All the King's Men is in a difficult position; it’s trying to interrogate white populism without allowing white people to look bad. The film does this through the so-obvious-it's-brilliant expedient of removing black people from the American South altogether.

For white progressives, removing black people makes the politics of anti-poverty much more straight-forward. When Willie Stark funds schools and hospitals, it helps the poor. Historians have pointed out that, despite his assertions to the contrary, Long's anti-poverty programs did little to aid black people. Stark, though, doesn't need to worry about that, since there are no black people in his state. If the South is monochrome, Stark is nobler and more effective.

The elite case against white populism is, oddly, also bolstered by the erasure of the African-American poor. Stark is implicitly compared to Hitler in the film. He's got uniformed police following him everywhere, he threatens to use the state militia to stage military resistance to democratic institutions, and his angry speeches with boisterous crowds gesture visually at Nazi rallies. Nazism was, of course, centered on racism—a context eliminated in the film. Take the racism out of white populism, and suddenly you can smear socialist programs directly as Nazism, without having to grapple with prejudice at all. Championing the poor or denigrating the mob—both are a lot simpler for white people if white people are the only poor mob around.

Most historians agree that Long's racism was relatively casual. Donald Trump's anti-immigration program is central to his message; Long was more of an opportunist, using racist appeals when they were convenient, and making noises about racial inclusion in his poverty programs when that seemed likely to net him more votes. But that doesn't mean that Long was racially enlightened.

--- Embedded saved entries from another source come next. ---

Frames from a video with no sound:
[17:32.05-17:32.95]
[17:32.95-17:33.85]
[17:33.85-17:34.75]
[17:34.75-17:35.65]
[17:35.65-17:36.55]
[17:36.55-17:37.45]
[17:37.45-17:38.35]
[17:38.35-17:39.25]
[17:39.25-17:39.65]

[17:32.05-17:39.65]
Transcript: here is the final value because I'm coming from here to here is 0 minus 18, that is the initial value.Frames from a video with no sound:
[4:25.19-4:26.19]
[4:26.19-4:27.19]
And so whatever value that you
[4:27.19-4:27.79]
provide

It just shows how pervasive racism was for politicians in the South—and throughout the country.

Acknowledging the racism of white politicians would mean abandoning the melodrama of innocence and corruption so beloved in early Hollywood political films. Does Capra's Mr. Smith plan to include black children in his boys' camp on the banks of that pure Western river he speaks of so lyrically? When Sturges' McGinty suddenly decides to be an honest man, does that mean he's going to desegregate government offices?

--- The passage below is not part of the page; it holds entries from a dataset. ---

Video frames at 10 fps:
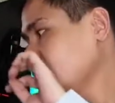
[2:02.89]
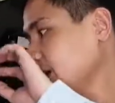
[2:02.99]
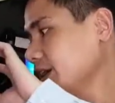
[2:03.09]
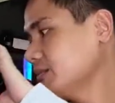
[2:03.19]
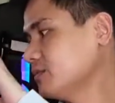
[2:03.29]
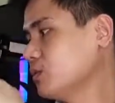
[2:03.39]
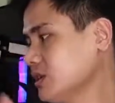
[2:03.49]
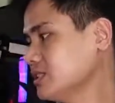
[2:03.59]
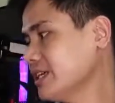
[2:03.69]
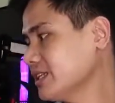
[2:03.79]
And
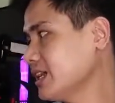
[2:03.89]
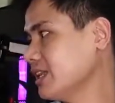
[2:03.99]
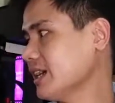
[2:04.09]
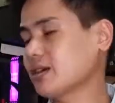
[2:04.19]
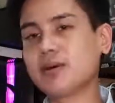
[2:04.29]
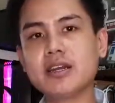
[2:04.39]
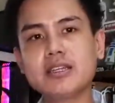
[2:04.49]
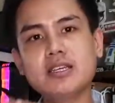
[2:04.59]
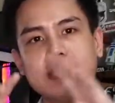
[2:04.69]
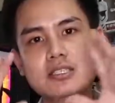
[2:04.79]
one thing that I like about
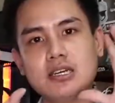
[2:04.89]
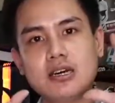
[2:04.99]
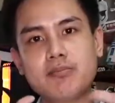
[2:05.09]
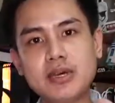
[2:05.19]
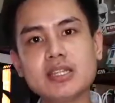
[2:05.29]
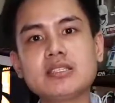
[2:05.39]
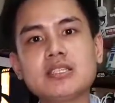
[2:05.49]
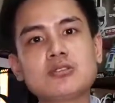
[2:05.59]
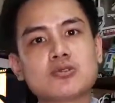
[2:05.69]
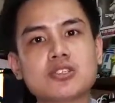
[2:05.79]
it is the ability
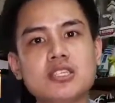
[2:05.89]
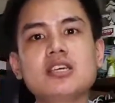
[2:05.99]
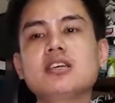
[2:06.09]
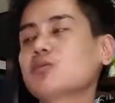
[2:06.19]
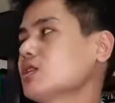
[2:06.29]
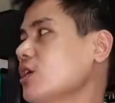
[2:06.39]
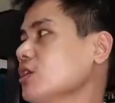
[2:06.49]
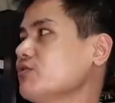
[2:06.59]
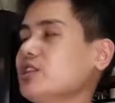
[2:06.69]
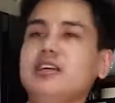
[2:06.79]
to sync it with all
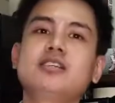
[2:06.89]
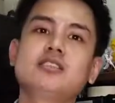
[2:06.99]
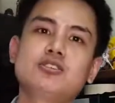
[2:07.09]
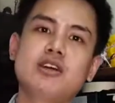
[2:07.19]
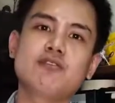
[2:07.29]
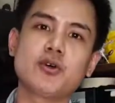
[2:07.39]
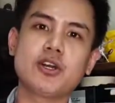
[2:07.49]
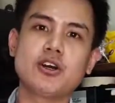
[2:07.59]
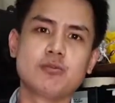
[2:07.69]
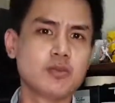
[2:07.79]
of the lights that you have going
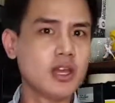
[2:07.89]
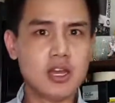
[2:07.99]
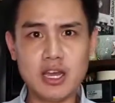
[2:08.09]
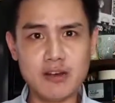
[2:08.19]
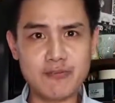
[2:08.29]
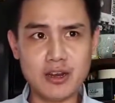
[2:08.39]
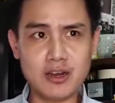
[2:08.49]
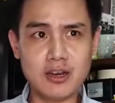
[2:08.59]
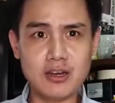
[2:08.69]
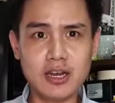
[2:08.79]
on.
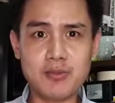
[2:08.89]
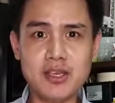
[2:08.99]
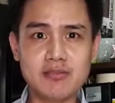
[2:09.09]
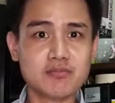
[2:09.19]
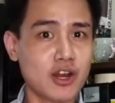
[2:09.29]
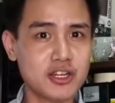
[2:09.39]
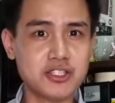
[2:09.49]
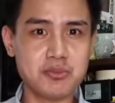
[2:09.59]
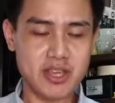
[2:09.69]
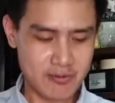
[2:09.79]
I mean,
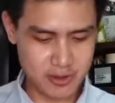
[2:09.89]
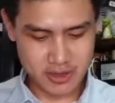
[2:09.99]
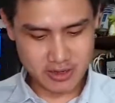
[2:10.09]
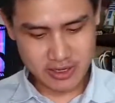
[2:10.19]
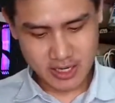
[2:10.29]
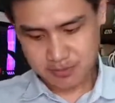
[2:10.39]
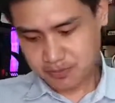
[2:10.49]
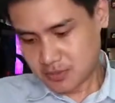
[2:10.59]
RGB everything, right?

Like these other political films, All the King's Men is obsessed with purity, honesty and integrity; its big theme is the relationship between power and corruption. Willie Stark, and the newspaperman Jack Burden (John Ireland) who supports him, both begin without power. They’re pure of heart. Then they gain influence, and do awful things.  It's a familiar arc… but it's only possible if you assume that Stark and Burden (and Smith, and for that matter McGinty) had no power to begin with.

In an apartheid society, though, white people do have power. Even when he was poor and struggling, Burden is hired at a major newspaper, and is treated as an acceptable suitor for Anne, who belongs to one of the most respected political families in the state. Stark’s poor and a political outsider, but even so he’s able to attend law school. The "hicks" who Stark champions are disadvantage and exploited—but they have the right and the power to terrorize black people.

American political dramas build their plots around innocence besmirched, and around the struggle of the powerful vs. the powerless. They like to talk about machine politics and class antagonism, the insider vs. the little guy. Black people make that narrative hard to sustain, because they suggest that power is not simply hierarchical, but multi-polar. That outsider, beaten down by poverty, can sometimes join forces with the insider to oppress someone else. In a drama about populism in a Southern state, the existence of black people raises a question that Hollywood doesn't want to think about—whether black people have the right to exist. Politics is not, in these films, about rights, justice or equality. Politics is a drama of white innocence. Which is why, in All the King's Men, none of those men, or women, are black.